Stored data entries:
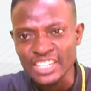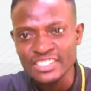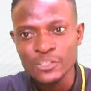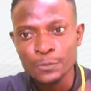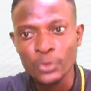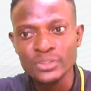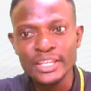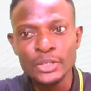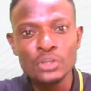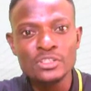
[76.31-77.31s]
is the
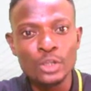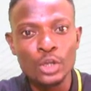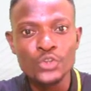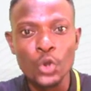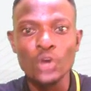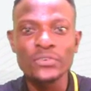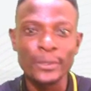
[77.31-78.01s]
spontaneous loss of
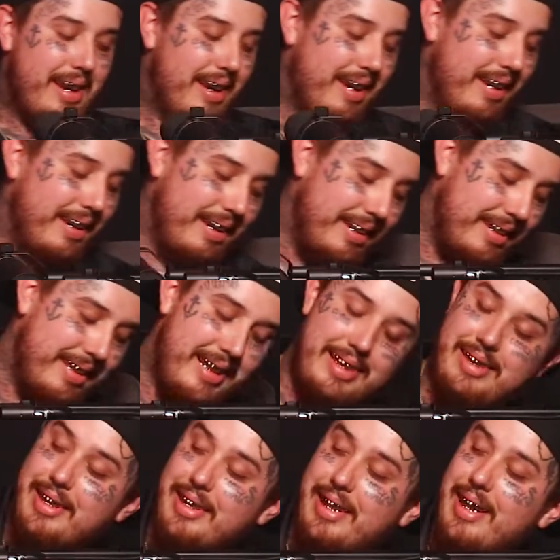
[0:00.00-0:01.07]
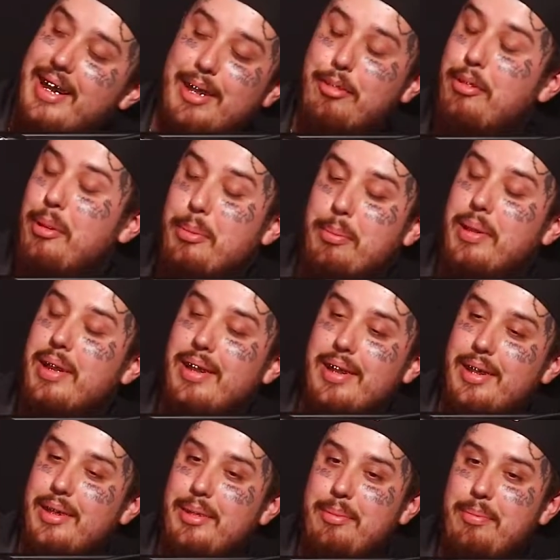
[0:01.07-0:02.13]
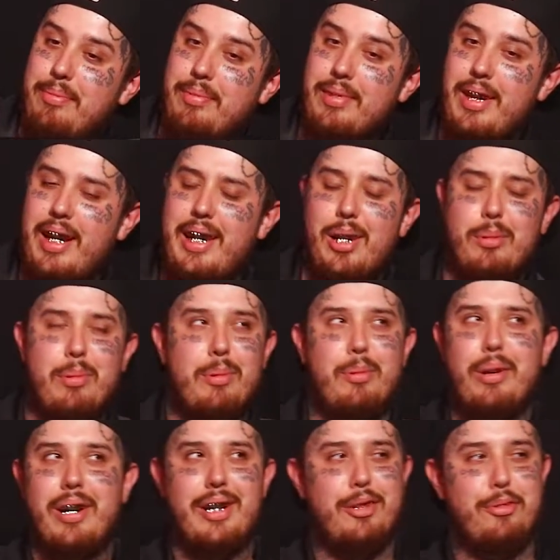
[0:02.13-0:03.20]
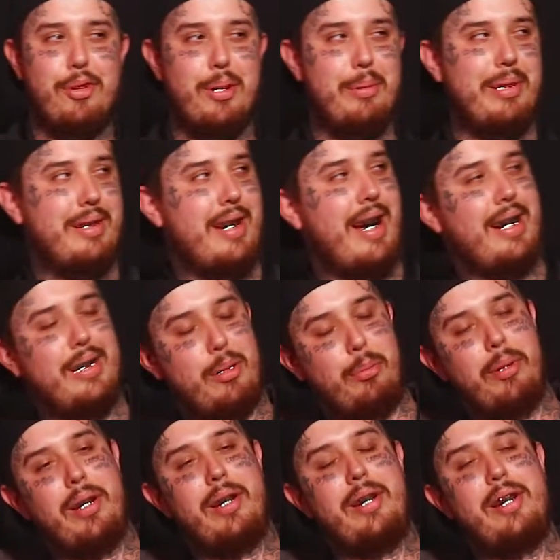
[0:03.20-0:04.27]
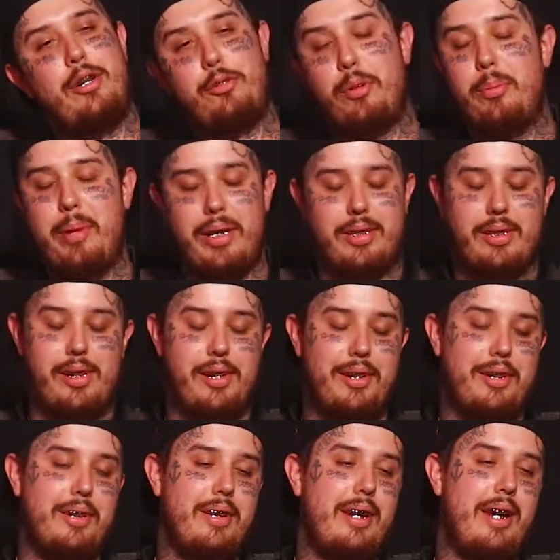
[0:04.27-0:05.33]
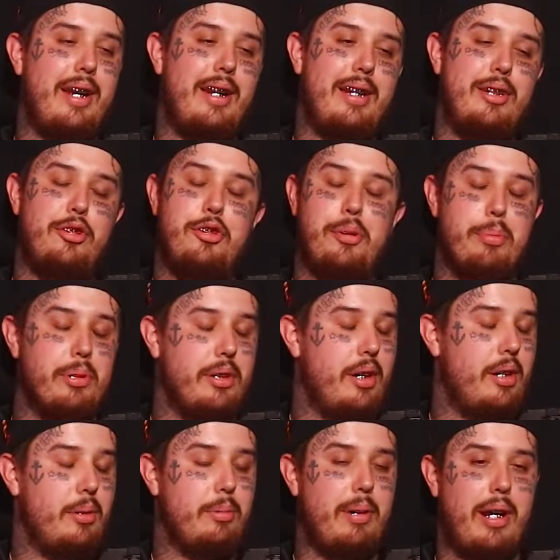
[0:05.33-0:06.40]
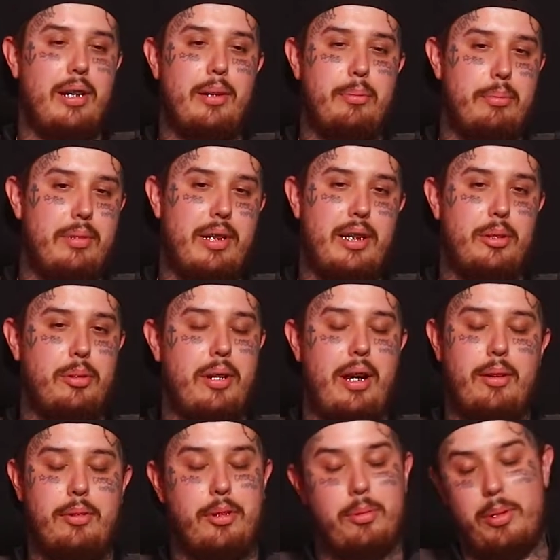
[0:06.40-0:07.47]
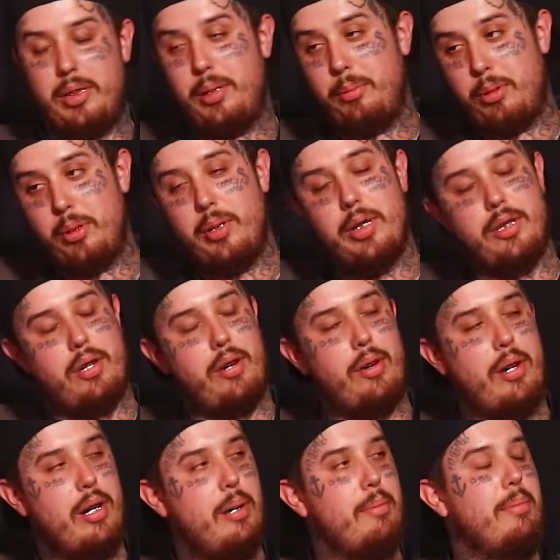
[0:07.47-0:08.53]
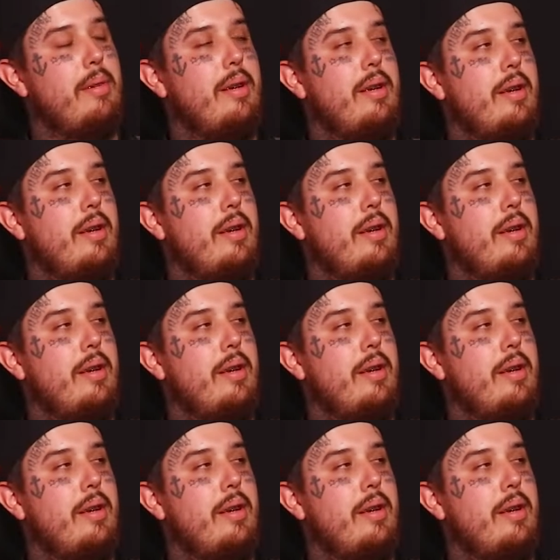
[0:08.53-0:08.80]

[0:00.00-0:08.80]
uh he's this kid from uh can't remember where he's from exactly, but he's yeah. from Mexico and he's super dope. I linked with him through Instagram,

DESCRIPTION OF THE TASK: Each line above should be printed again exactly, though the pictures should not be.

REPLY:
[76.31-77.31s]
is the
[77.31-78.01s]
spontaneous loss of
[0:00.00-0:01.07]
[0:01.07-0:02.13]
[0:02.13-0:03.20]
[0:03.20-0:04.27]
[0:04.27-0:05.33]
[0:05.33-0:06.40]
[0:06.40-0:07.47]
[0:07.47-0:08.53]
[0:08.53-0:08.80]

[0:00.00-0:08.80]
uh he's this kid from uh can't remember where he's from exactly, but he's yeah. from Mexico and he's super dope. I linked with him through Instagram,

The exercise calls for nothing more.